TACK: Few-Shot Keypoint Detection as Task Adaptation via Latent Embeddings

Mel Vecerik1,2, Jackie Kay1,2, Raia Hadsell2, Lourdes Agapito1, Jon Scholz2

1University College London, UK, 2DeepMind, UK

Abstract

Dense object tracking, the ability to localize specific object points with pixel-level accuracy, is an important computer vision task with numerous downstream applications in robotics. Existing approaches either compute dense keypoint embeddings in a single forward pass, meaning the model is trained to track everything at once, or allocate their full capacity to a sparse predefined set of points, trading generality for accuracy. In this paper we explore a middle ground based on the observation that the number of relevant points at a given time are typically relatively few, e.g. grasp points on a target object. Our main contribution is a novel architecture, inspired by few-shot task adaptation, which allows a sparse-style network to condition on a keypoint embedding that indicates which point to track. Our central finding is that this approach provides the generality of dense-embedding models, while offering accuracy significantly closer to sparse-keypoint approaches. We present results illustrating this capacity vs. accuracy trade-off, and demonstrate the ability to zero-shot transfer to new object instances (within-class) using a real-robot pick-and-place task.

Paper link: arxiv

Our approach, TACK, can take a single annotation (blue) to infer a latent identity embedding. This embedding can be used to detect such point from novel views even when parts of the object are occluded.

Combining Task Adaptation and Conditional Approaches

TACK is trained by a combination of task-adaptation and conditional auto-encoder losses. Both of these split detecting a point into 2 steps: 1) Identify which point currently being detected, i.e. infer the task 2) Detect this point in an image. The first task is performed by an encoder model (blue below) which maps images and their annotations to low dimensional (4-dim) point identity vectors, c𝜏. These are then combined with an image using the decoder model (red below) to detect the point location. All weights between encoder and decoder models are shared.

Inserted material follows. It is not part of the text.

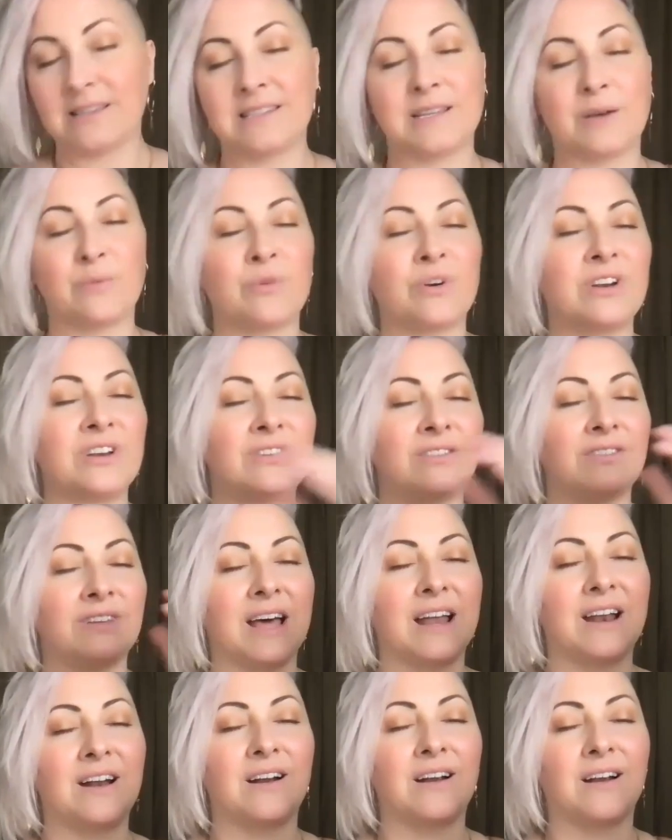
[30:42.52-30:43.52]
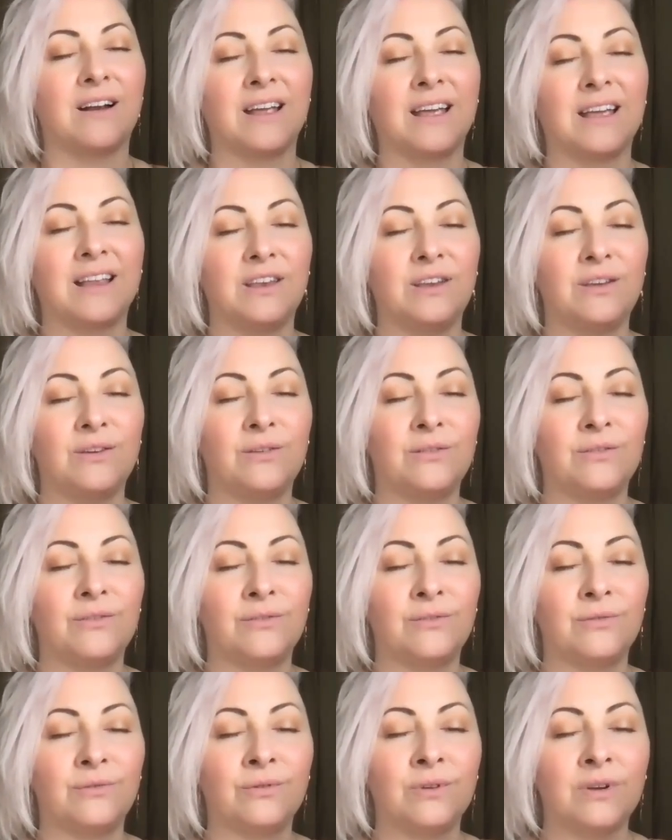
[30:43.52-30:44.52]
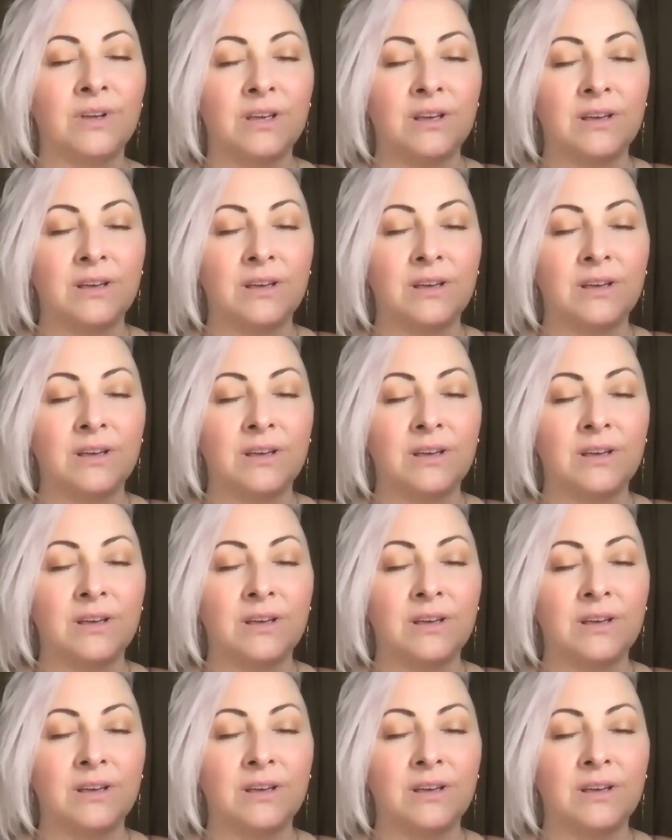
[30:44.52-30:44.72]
somewhere in your letter, can you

Task adaptation loss diagram

Conditional autoencoder loss diagram

In principle either an adaptation on autoencoder loss could be sufficient to learn a conditioned detector, however as we show below both of these losses are required for stable and efficient training.

In this plot we show the RMS pixel error for 3 different training regimes of using only a subset of losses. Left: Evaluated in the task adaptation setting. Right: Evaluated in the conditional autoencoder setting. In both cases, training with a combination of the adaptation and autoencoder losses is beneficial. Further details about this experiment are available in the paper.

Class Generalization Visualisation by Latent Space Interpolation

To analyze the structure of the point identity latent space, we pick 7 embedding pairs based on random points on the first shoe and interpolate linearly between the pairs in an embedding space. The same embeddings correspond to similar locations on each shoe, showing that TACK has learned a consistent mapping across instances. This is an interesting property as no cross instance labels were provided during training. This means that the model has learned a cross-instance consistent embedding way as a fully emergent property. Presented shoes are from a withheld set unseen during training.

Supplementary Video with Real Robot Experiments

In this video we present the summary of the approach as well as examples of real world performance.

Saliency analysis

To further understand about the features our model learns about we performed saliency analysis of the decoder model on real data. This shows that the model doesn't focus purely on the detected point, but uses the entire geometry of the tracked object. This is a critical property to achieve a robust detector. Further information is provided in the paper.